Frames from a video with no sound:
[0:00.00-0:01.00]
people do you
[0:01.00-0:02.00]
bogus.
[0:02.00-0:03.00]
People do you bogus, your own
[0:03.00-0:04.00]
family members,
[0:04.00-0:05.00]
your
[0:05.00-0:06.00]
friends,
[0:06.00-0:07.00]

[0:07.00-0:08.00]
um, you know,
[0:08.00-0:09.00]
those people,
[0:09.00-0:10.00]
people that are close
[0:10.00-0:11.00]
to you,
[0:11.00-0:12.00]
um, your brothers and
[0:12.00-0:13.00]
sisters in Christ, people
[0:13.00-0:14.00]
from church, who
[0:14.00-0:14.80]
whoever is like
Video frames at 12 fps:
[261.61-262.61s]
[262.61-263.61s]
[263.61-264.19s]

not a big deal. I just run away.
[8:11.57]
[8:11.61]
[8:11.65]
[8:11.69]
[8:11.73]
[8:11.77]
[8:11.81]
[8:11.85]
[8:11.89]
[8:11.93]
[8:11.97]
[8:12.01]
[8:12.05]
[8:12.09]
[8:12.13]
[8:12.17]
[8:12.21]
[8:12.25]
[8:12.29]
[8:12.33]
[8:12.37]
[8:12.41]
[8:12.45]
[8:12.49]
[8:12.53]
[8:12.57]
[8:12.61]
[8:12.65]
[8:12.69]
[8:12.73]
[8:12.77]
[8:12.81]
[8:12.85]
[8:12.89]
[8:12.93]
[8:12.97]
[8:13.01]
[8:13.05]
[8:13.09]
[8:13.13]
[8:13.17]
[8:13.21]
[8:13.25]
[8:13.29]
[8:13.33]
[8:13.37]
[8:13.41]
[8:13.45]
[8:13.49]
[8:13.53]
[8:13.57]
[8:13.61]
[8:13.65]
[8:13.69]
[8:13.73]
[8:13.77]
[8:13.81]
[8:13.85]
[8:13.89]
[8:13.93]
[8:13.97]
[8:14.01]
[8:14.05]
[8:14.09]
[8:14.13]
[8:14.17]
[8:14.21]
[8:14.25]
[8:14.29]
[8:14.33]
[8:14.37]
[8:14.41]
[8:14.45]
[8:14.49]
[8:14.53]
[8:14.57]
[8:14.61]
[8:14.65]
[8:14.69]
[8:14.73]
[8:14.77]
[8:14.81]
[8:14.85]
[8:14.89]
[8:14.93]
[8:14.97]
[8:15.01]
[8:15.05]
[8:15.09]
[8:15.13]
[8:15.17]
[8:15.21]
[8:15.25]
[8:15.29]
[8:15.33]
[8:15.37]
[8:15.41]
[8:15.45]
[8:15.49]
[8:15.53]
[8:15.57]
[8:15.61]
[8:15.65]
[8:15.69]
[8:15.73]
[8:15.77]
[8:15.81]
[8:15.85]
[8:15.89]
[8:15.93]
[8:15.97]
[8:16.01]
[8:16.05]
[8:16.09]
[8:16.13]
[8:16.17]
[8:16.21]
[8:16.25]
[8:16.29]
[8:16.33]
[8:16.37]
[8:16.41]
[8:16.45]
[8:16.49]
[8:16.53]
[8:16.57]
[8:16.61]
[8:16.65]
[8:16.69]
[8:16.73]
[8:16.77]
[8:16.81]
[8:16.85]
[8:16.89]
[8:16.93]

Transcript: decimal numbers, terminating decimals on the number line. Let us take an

------------

Each line of the material above should be restated word for word.

### SOLUTION FOR THIS EXERCISE
Frames from a video with no sound:
[0:00.00-0:01.00]
people do you
[0:01.00-0:02.00]
bogus.
[0:02.00-0:03.00]
People do you bogus, your own
[0:03.00-0:04.00]
family members,
[0:04.00-0:05.00]
your
[0:05.00-0:06.00]
friends,
[0:06.00-0:07.00]

[0:07.00-0:08.00]
um, you know,
[0:08.00-0:09.00]
those people,
[0:09.00-0:10.00]
people that are close
[0:10.00-0:11.00]
to you,
[0:11.00-0:12.00]
um, your brothers and
[0:12.00-0:13.00]
sisters in Christ, people
[0:13.00-0:14.00]
from church, who
[0:14.00-0:14.80]
whoever is like
Video frames at 12 fps:
[261.61-262.61s]
[262.61-263.61s]
[263.61-264.19s]

not a big deal. I just run away.
[8:11.57]
[8:11.61]
[8:11.65]
[8:11.69]
[8:11.73]
[8:11.77]
[8:11.81]
[8:11.85]
[8:11.89]
[8:11.93]
[8:11.97]
[8:12.01]
[8:12.05]
[8:12.09]
[8:12.13]
[8:12.17]
[8:12.21]
[8:12.25]
[8:12.29]
[8:12.33]
[8:12.37]
[8:12.41]
[8:12.45]
[8:12.49]
[8:12.53]
[8:12.57]
[8:12.61]
[8:12.65]
[8:12.69]
[8:12.73]
[8:12.77]
[8:12.81]
[8:12.85]
[8:12.89]
[8:12.93]
[8:12.97]
[8:13.01]
[8:13.05]
[8:13.09]
[8:13.13]
[8:13.17]
[8:13.21]
[8:13.25]
[8:13.29]
[8:13.33]
[8:13.37]
[8:13.41]
[8:13.45]
[8:13.49]
[8:13.53]
[8:13.57]
[8:13.61]
[8:13.65]
[8:13.69]
[8:13.73]
[8:13.77]
[8:13.81]
[8:13.85]
[8:13.89]
[8:13.93]
[8:13.97]
[8:14.01]
[8:14.05]
[8:14.09]
[8:14.13]
[8:14.17]
[8:14.21]
[8:14.25]
[8:14.29]
[8:14.33]
[8:14.37]
[8:14.41]
[8:14.45]
[8:14.49]
[8:14.53]
[8:14.57]
[8:14.61]
[8:14.65]
[8:14.69]
[8:14.73]
[8:14.77]
[8:14.81]
[8:14.85]
[8:14.89]
[8:14.93]
[8:14.97]
[8:15.01]
[8:15.05]
[8:15.09]
[8:15.13]
[8:15.17]
[8:15.21]
[8:15.25]
[8:15.29]
[8:15.33]
[8:15.37]
[8:15.41]
[8:15.45]
[8:15.49]
[8:15.53]
[8:15.57]
[8:15.61]
[8:15.65]
[8:15.69]
[8:15.73]
[8:15.77]
[8:15.81]
[8:15.85]
[8:15.89]
[8:15.93]
[8:15.97]
[8:16.01]
[8:16.05]
[8:16.09]
[8:16.13]
[8:16.17]
[8:16.21]
[8:16.25]
[8:16.29]
[8:16.33]
[8:16.37]
[8:16.41]
[8:16.45]
[8:16.49]
[8:16.53]
[8:16.57]
[8:16.61]
[8:16.65]
[8:16.69]
[8:16.73]
[8:16.77]
[8:16.81]
[8:16.85]
[8:16.89]
[8:16.93]

Transcript: decimal numbers, terminating decimals on the number line. Let us take an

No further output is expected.